Так, в состоянии «буквально ничего», и живём до сих пор — с симулякром государства, Церкви и войска. Усилиями власти лавочников создан карго-культ — построен очень красивый и очень большой самолёт из соломы, который хорош всем, за исключением одного малюсенького недостатка — он не может взлететь.
Так что и эта, очередная, Русь закроется, слиняет за два дня, можно и не сомневаться.
Писатель Булатов, alter ego самого автора, сравнивает себя с комиссаром. Да, но кого ему поднимать в атаку?
Самого Кочетова — и как автора этого романа, и как литературного, общественного, политического деятеля — я бы сравнила с рыцарем печального образа — но не с тем, пародийным, который был состряпан выкрестом Сервантесом, а с тем, который мог бы быть создан настоящим дворянином, собратом по несчастью.
У этого рыцаря печального (несмотря на кажущийся оптимизм, оптимизм самовнушения) образа на голове — не тазик для бритья, а настоящий шлем. Он облачён в настоящие латы. У него настоящее копьё и настоящий меч. На щите его начертано, как и положено, «Lumen coeli, sancta rosa» (с той только разницей, что его «небесный свет» — это марксизм-ленинизм). Он во всеоружии, он готов к бою, но в бой вести некого. И некому подчиняться.
Командор его рыцарского ордена договорился с маврами, и они открыли совместный кооператив под названием «Гроб Господень», продают поддельные реликвии. Его воины переобулись на лету и уже торгуют в лавочках. Его верный оруженосец требует жалованья, чтобы купить остров и стать его губернатором.
К кому ему обращаться? К погонщикам мулов? К цирюльникам? К гулящим девкам? И они, перекатывая во рту косточки от съеденных маслин, от скуки его слушают, но больше зырят на эту нелепую долговязую фигуру. Если бы он был психом, юродивым, то его бы слушали почтительно и даже создали бы особую секту. Но он в своём уме и говорит разумные вещи. Разумное же слушать неинтересно, и зеваки, оплевав его косточками от съеденных маслин, расходятся по своим делам.
Хотелось бы надеяться, что брошенное при дороге, расклёванное и затоптанное словесное семя всё-таки принесёт свои плоды, но на это, как показывает опыт, надежды мало.

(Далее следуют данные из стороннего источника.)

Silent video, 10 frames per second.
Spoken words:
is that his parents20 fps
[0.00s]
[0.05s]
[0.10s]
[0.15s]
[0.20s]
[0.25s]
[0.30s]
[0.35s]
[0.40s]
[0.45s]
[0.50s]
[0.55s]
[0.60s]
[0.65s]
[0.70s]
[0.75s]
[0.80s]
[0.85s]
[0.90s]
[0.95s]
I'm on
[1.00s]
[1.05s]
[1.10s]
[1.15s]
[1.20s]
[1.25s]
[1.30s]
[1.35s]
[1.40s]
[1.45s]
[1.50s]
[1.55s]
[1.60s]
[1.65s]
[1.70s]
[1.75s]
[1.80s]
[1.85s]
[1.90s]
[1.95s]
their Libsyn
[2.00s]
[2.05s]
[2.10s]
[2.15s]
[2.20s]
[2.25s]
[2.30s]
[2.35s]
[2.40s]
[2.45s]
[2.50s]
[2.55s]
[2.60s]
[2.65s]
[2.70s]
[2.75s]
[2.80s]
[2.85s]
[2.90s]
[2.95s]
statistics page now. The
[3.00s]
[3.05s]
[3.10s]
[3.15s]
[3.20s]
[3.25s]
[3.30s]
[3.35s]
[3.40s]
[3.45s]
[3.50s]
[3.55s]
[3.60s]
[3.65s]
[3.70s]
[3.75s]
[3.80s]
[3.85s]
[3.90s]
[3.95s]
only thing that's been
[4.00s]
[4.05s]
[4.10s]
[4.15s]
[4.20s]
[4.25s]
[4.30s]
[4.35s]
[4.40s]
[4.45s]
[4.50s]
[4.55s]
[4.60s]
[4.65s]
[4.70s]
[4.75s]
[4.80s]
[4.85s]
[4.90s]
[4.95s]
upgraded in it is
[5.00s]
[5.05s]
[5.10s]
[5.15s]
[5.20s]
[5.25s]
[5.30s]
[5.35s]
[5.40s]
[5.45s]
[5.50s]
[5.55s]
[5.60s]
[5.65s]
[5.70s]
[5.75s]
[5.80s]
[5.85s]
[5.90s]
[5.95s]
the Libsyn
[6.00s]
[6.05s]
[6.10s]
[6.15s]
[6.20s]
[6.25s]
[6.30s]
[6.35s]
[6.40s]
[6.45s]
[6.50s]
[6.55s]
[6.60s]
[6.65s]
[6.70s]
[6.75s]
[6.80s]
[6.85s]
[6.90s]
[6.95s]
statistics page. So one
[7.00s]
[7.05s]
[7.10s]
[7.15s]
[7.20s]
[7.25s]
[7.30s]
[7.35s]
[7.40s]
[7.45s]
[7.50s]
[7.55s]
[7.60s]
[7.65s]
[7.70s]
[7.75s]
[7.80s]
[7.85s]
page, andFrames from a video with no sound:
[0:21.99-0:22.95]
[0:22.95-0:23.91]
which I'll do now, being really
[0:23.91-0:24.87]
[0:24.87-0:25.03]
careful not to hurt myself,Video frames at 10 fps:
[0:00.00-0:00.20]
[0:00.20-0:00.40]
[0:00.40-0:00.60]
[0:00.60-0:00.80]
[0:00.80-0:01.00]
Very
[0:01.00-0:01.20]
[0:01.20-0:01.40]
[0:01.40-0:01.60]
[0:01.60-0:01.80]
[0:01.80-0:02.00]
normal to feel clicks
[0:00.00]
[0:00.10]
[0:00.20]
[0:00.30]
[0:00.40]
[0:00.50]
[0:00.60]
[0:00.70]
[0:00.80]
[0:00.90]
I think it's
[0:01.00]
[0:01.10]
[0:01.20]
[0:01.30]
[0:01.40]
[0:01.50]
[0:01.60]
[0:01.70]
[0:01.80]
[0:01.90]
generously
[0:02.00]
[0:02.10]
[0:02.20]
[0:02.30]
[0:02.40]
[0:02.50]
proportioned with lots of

Прости нас, Анисимович: ты остался таким, каким был, каким сформировал себя сам. Ты думал, что сорок девятый год, по части общественного сознания, будет длиться вечно, при этом эволюционируя к лучшему, однако оказалось, что сорок девятый и шестьдесят девятый год разделены непреодолимой пропастью: Ленин всё так же приветливо махал кепкой со всех плакатов, но изменилось всё, абсолютно всё. Это сейчас, из прекрасного далека, шестьдесят девятый год кажется нам золотым веком утопающих в зелени пятиэтажек, хотя, как показала история, он был даже не началом конца, а концом конца: всё посыпалось ещё тогда, но рухнуло, благодаря величине здания, только двадцать лет спустя.
Анисимович, рыцарь — одновременно и бедный, и возвышенный — своей идеи, уповал на идеологию, на её силу (но откуда ей, этой силе, было тогда взяться?), хотя надо было бы уповать только на себя — на самостояние всегда одинокого в своей идее или вере человека — вопреки тому, что нет ничего хорошего в тех маслиновых косточках, которыми погонщики мулов обстреливают лицо человека, обращающегося к ним без забрала.